## THE DATA
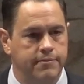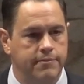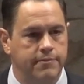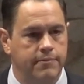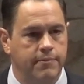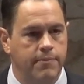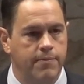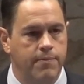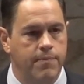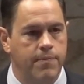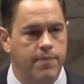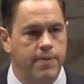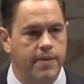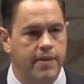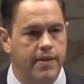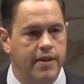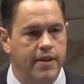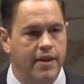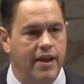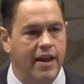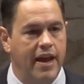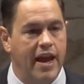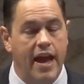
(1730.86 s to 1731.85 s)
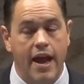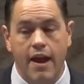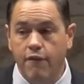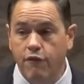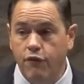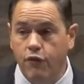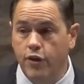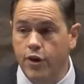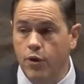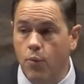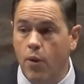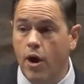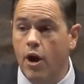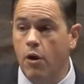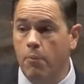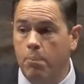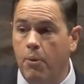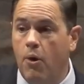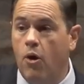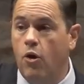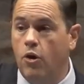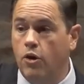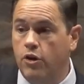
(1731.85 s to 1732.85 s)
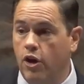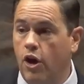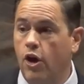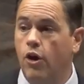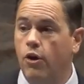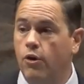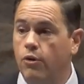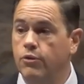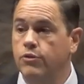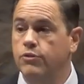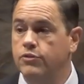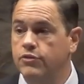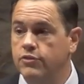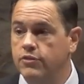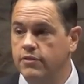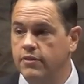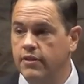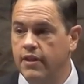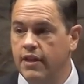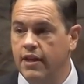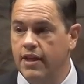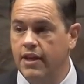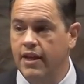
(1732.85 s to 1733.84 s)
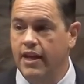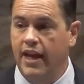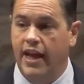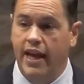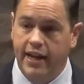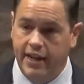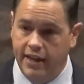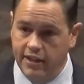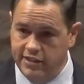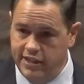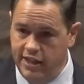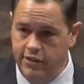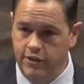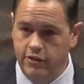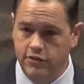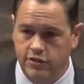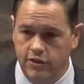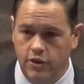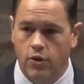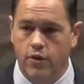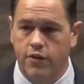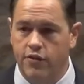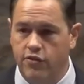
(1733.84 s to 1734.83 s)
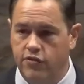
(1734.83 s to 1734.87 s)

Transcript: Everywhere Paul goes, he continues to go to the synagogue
---
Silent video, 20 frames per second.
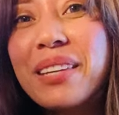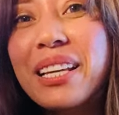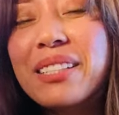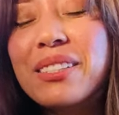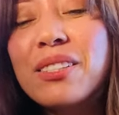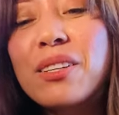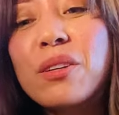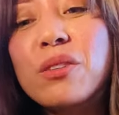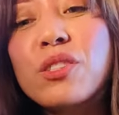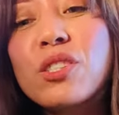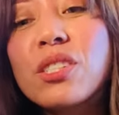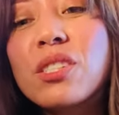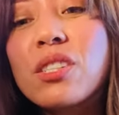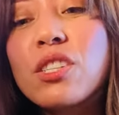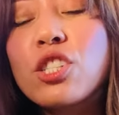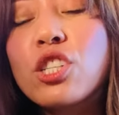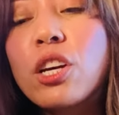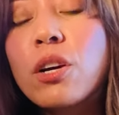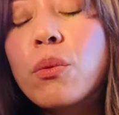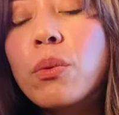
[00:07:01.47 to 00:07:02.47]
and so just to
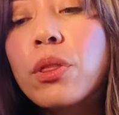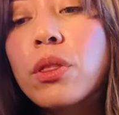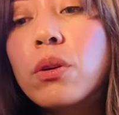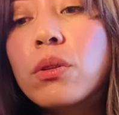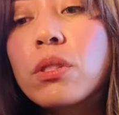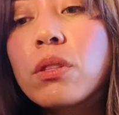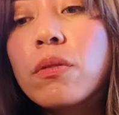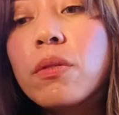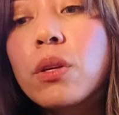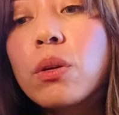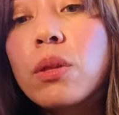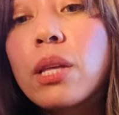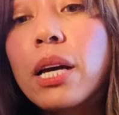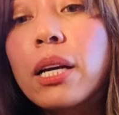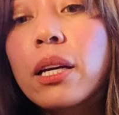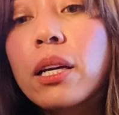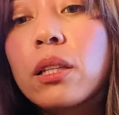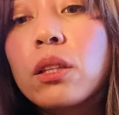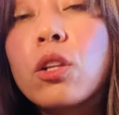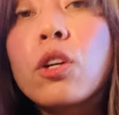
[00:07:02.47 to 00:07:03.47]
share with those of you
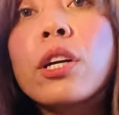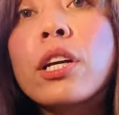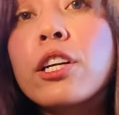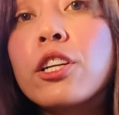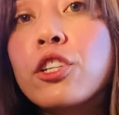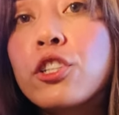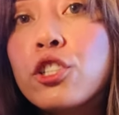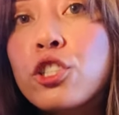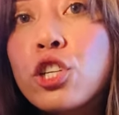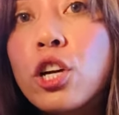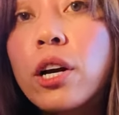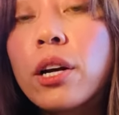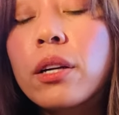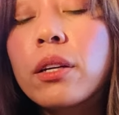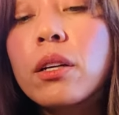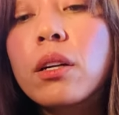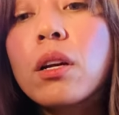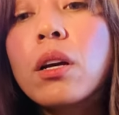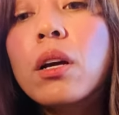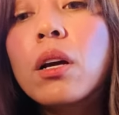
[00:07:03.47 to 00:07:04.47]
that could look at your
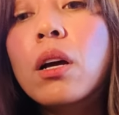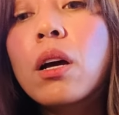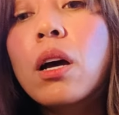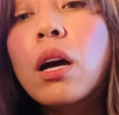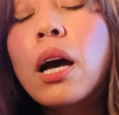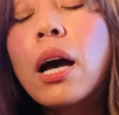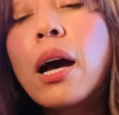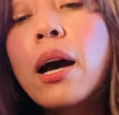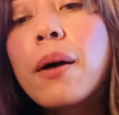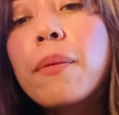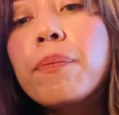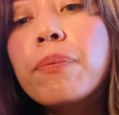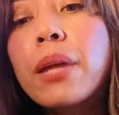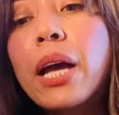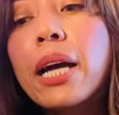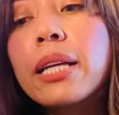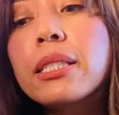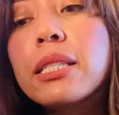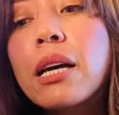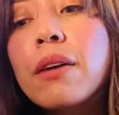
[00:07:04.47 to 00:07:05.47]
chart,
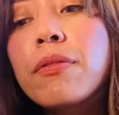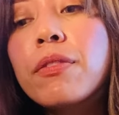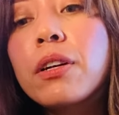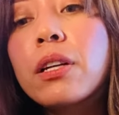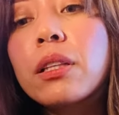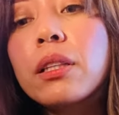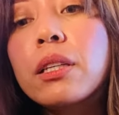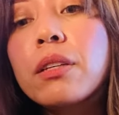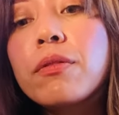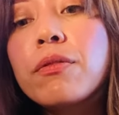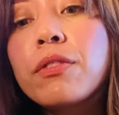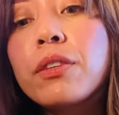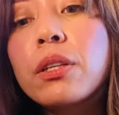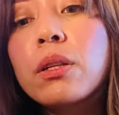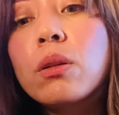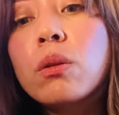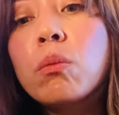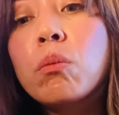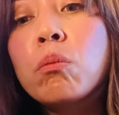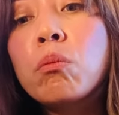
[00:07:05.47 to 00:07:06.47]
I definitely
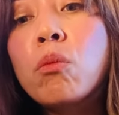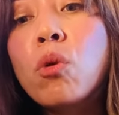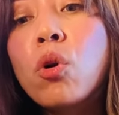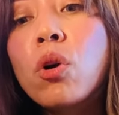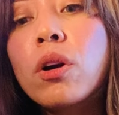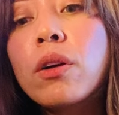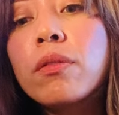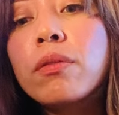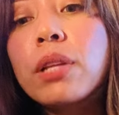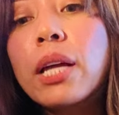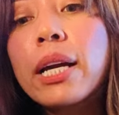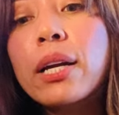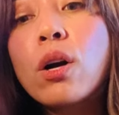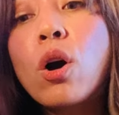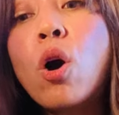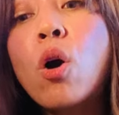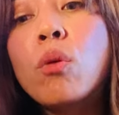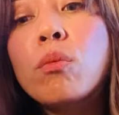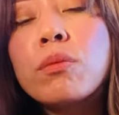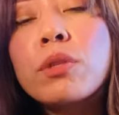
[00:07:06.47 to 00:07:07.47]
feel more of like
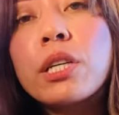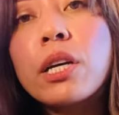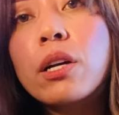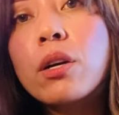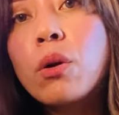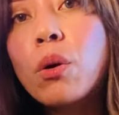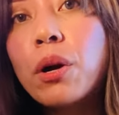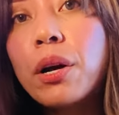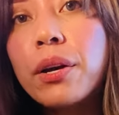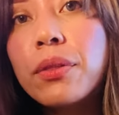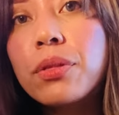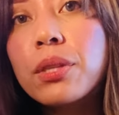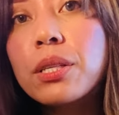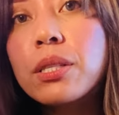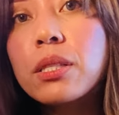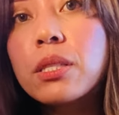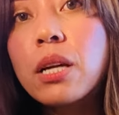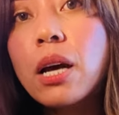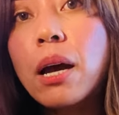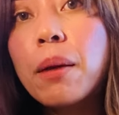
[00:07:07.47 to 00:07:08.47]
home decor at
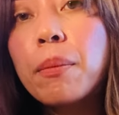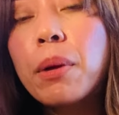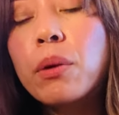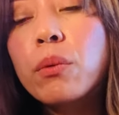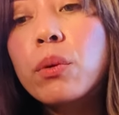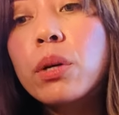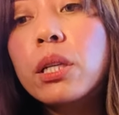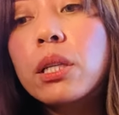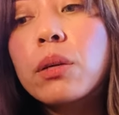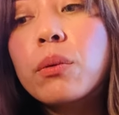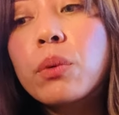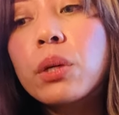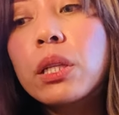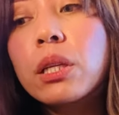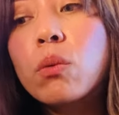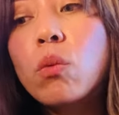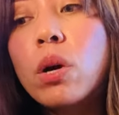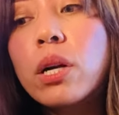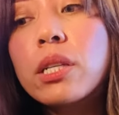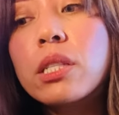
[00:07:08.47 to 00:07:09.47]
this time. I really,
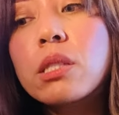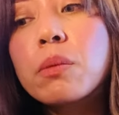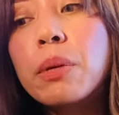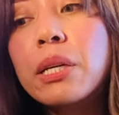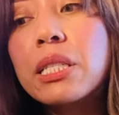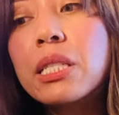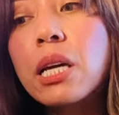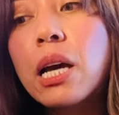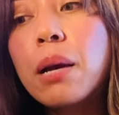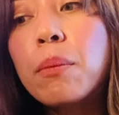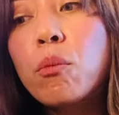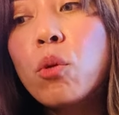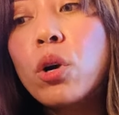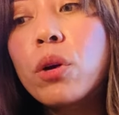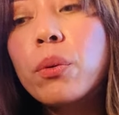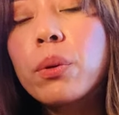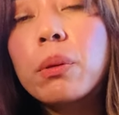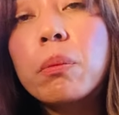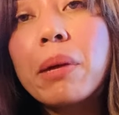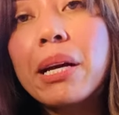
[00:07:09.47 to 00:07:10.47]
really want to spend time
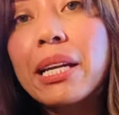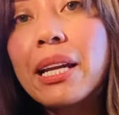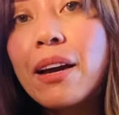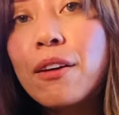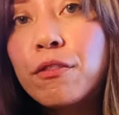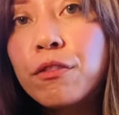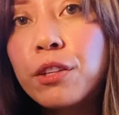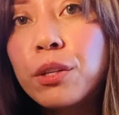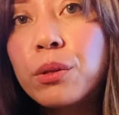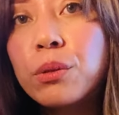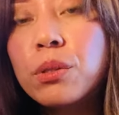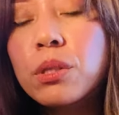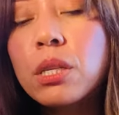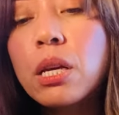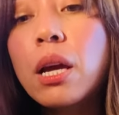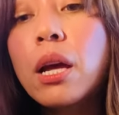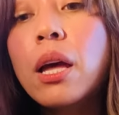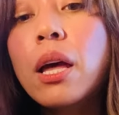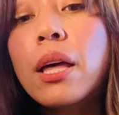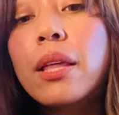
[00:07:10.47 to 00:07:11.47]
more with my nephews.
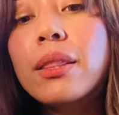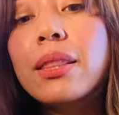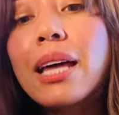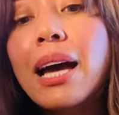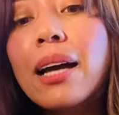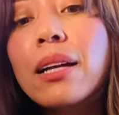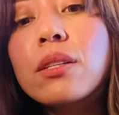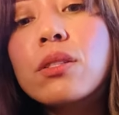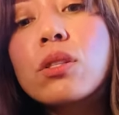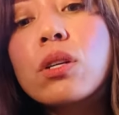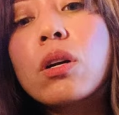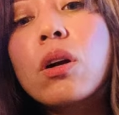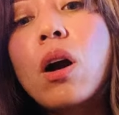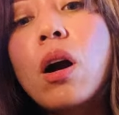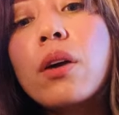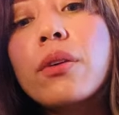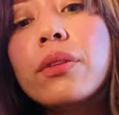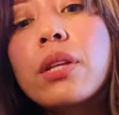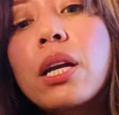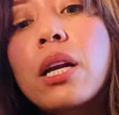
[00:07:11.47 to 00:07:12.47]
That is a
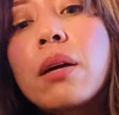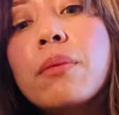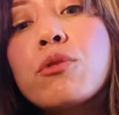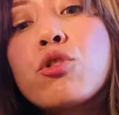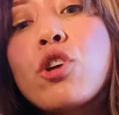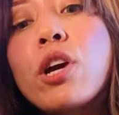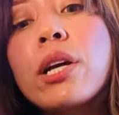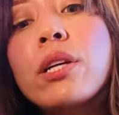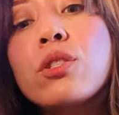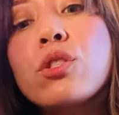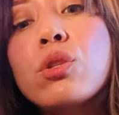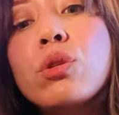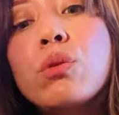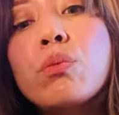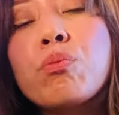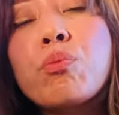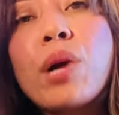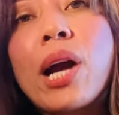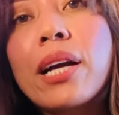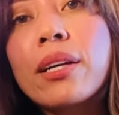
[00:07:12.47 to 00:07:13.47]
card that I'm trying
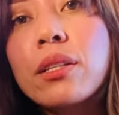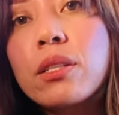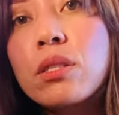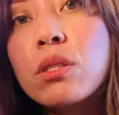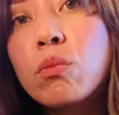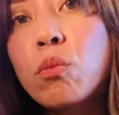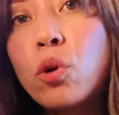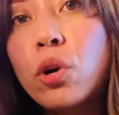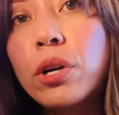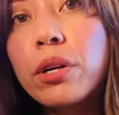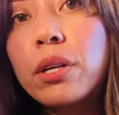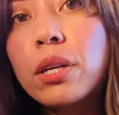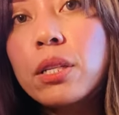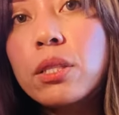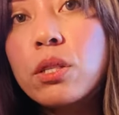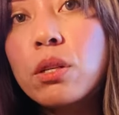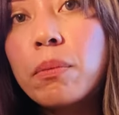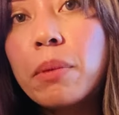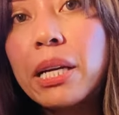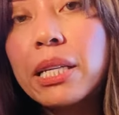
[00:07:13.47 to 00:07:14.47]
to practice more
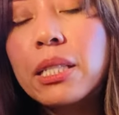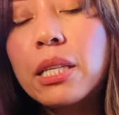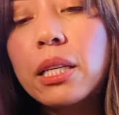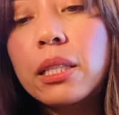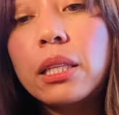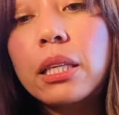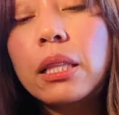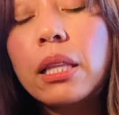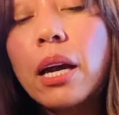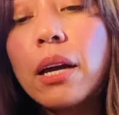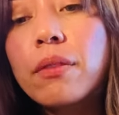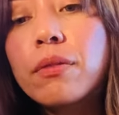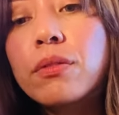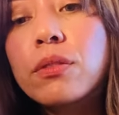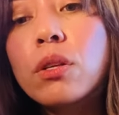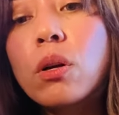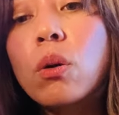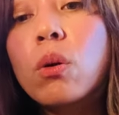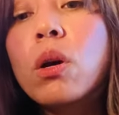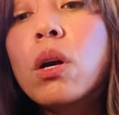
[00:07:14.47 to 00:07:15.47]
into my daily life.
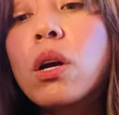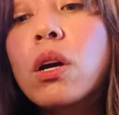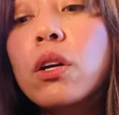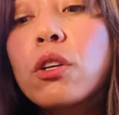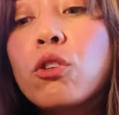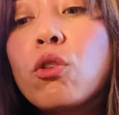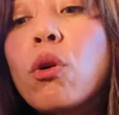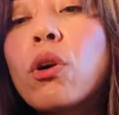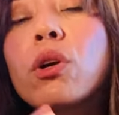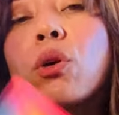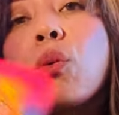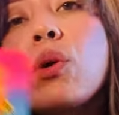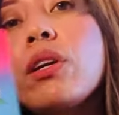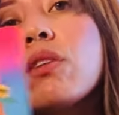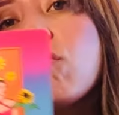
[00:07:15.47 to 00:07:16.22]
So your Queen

## AIM OF THE EXERCISE
Within the listing above, the lines starting at the one containing "(1730.86 s to 1731.85 s)" and ending at the one containing "Transcript: Everywhere Paul" are to be returned exactly. Omit the pictures.

## ANSWER SECTION
(1730.86 s to 1731.85 s)
(1731.85 s to 1732.85 s)
(1732.85 s to 1733.84 s)
(1733.84 s to 1734.83 s)
(1734.83 s to 1734.87 s)

Transcript: Everywhere Paul goes, he continues to go to the synagogue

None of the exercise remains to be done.